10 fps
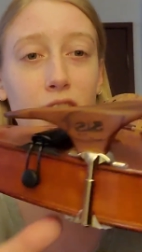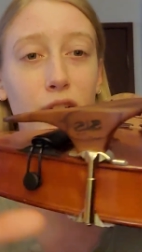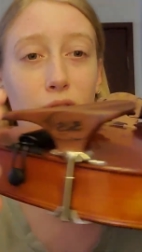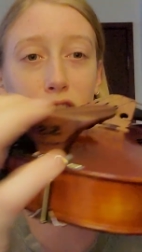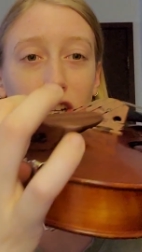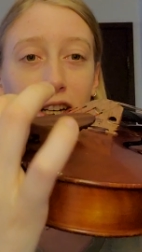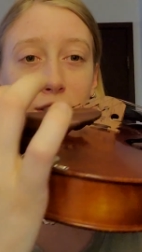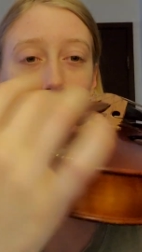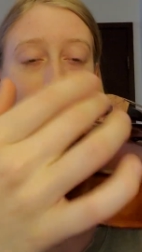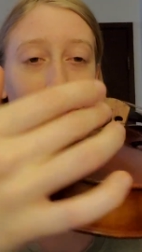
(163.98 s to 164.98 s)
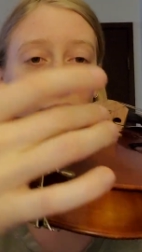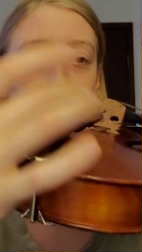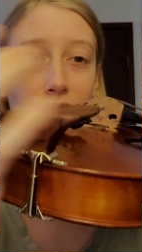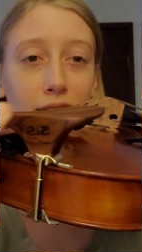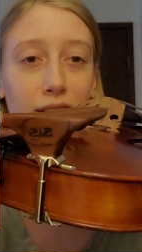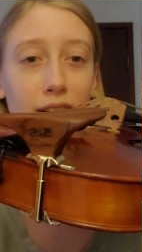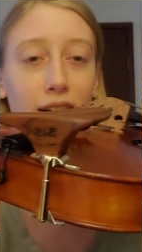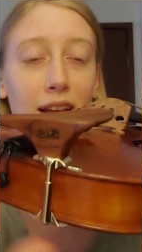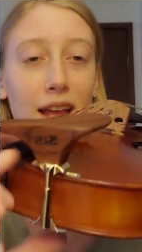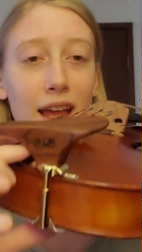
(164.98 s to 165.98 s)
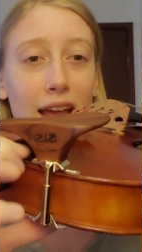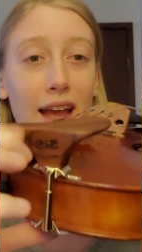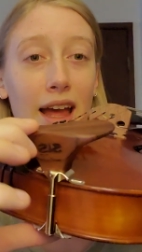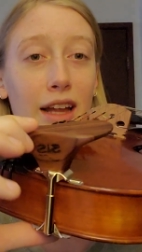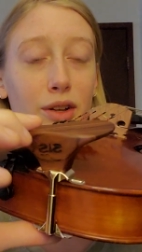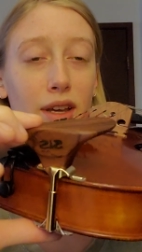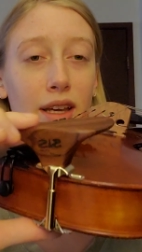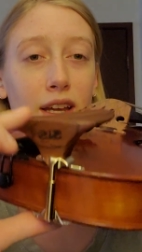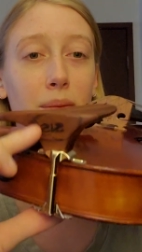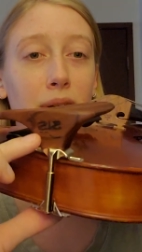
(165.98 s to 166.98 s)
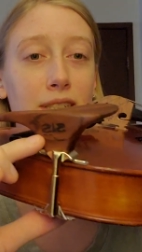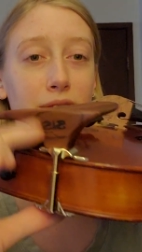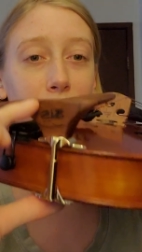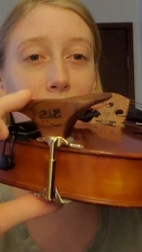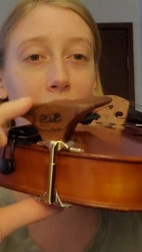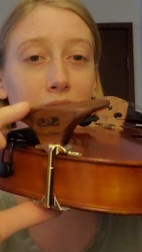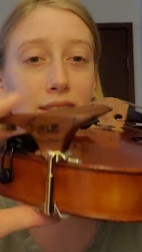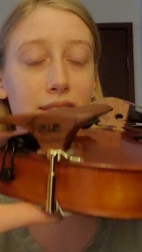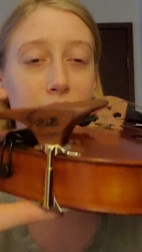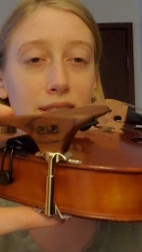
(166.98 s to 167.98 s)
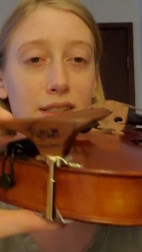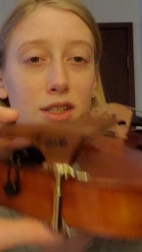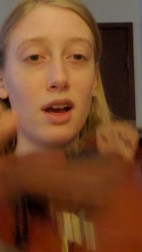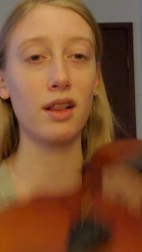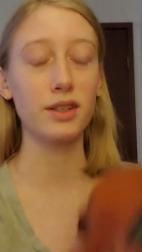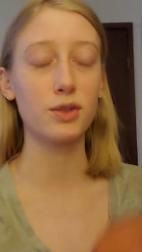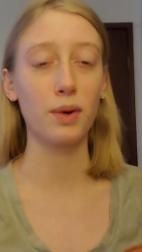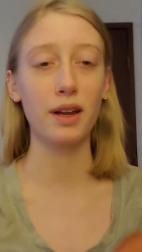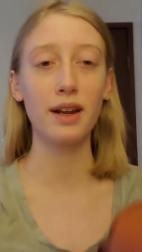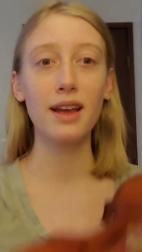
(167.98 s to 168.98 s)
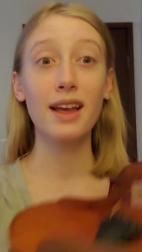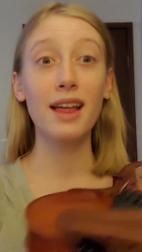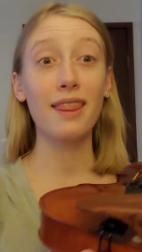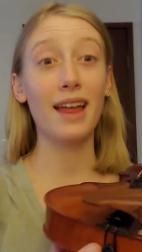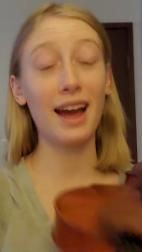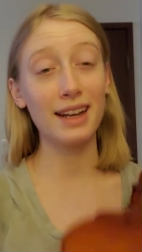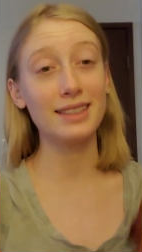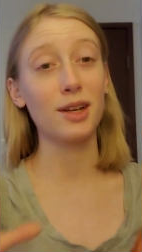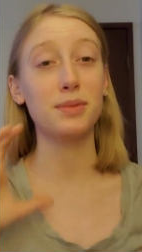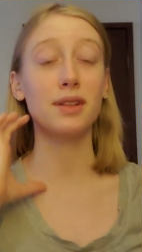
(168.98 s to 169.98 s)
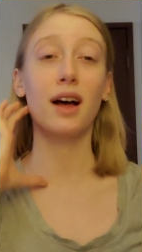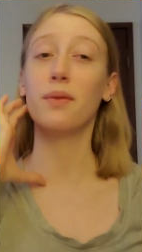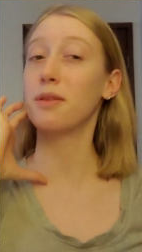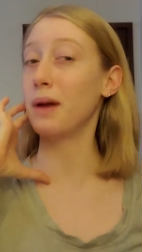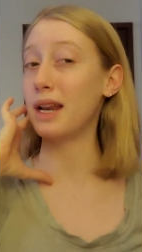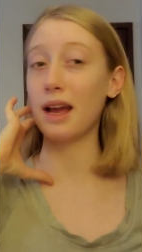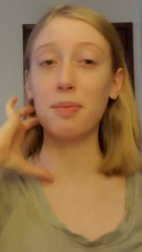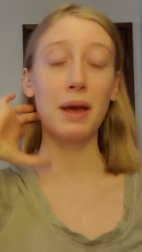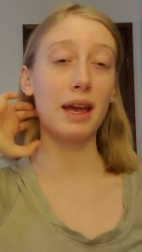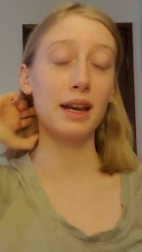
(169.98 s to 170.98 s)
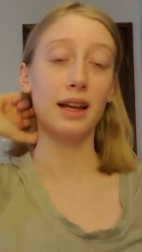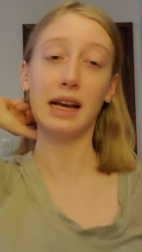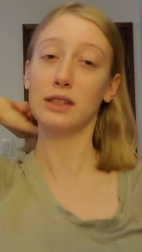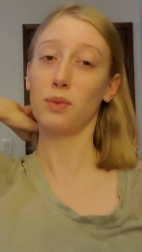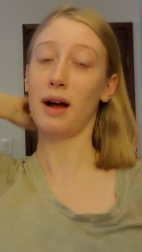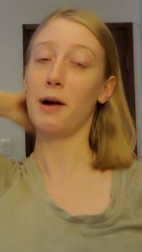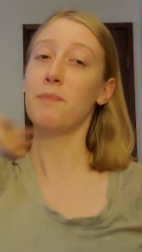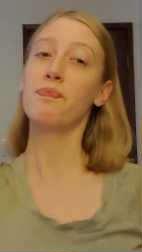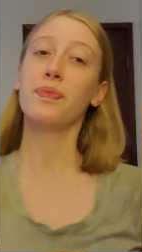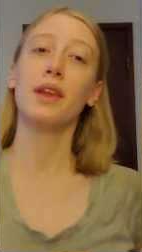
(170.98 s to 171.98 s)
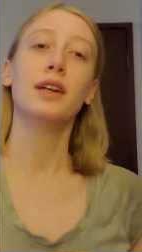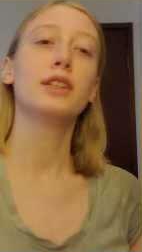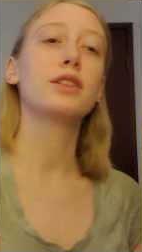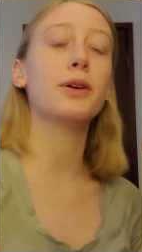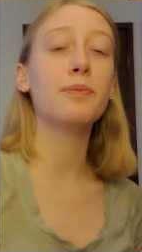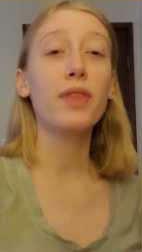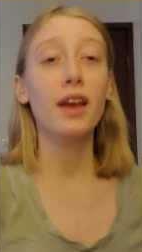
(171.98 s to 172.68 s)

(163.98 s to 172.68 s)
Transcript: You can change the angle here and you can get them on different heights. This is the tallest one. That has helped a lot with my neck pain as well. So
□ □ □ □ □ □ □
Print the records above verbatim, pictures excluded.

10 fps
(163.98 s to 164.98 s)
(164.98 s to 165.98 s)
(165.98 s to 166.98 s)
(166.98 s to 167.98 s)
(167.98 s to 168.98 s)
(168.98 s to 169.98 s)
(169.98 s to 170.98 s)
(170.98 s to 171.98 s)
(171.98 s to 172.68 s)

(163.98 s to 172.68 s)
Transcript: You can change the angle here and you can get them on different heights. This is the tallest one. That has helped a lot with my neck pain as well. So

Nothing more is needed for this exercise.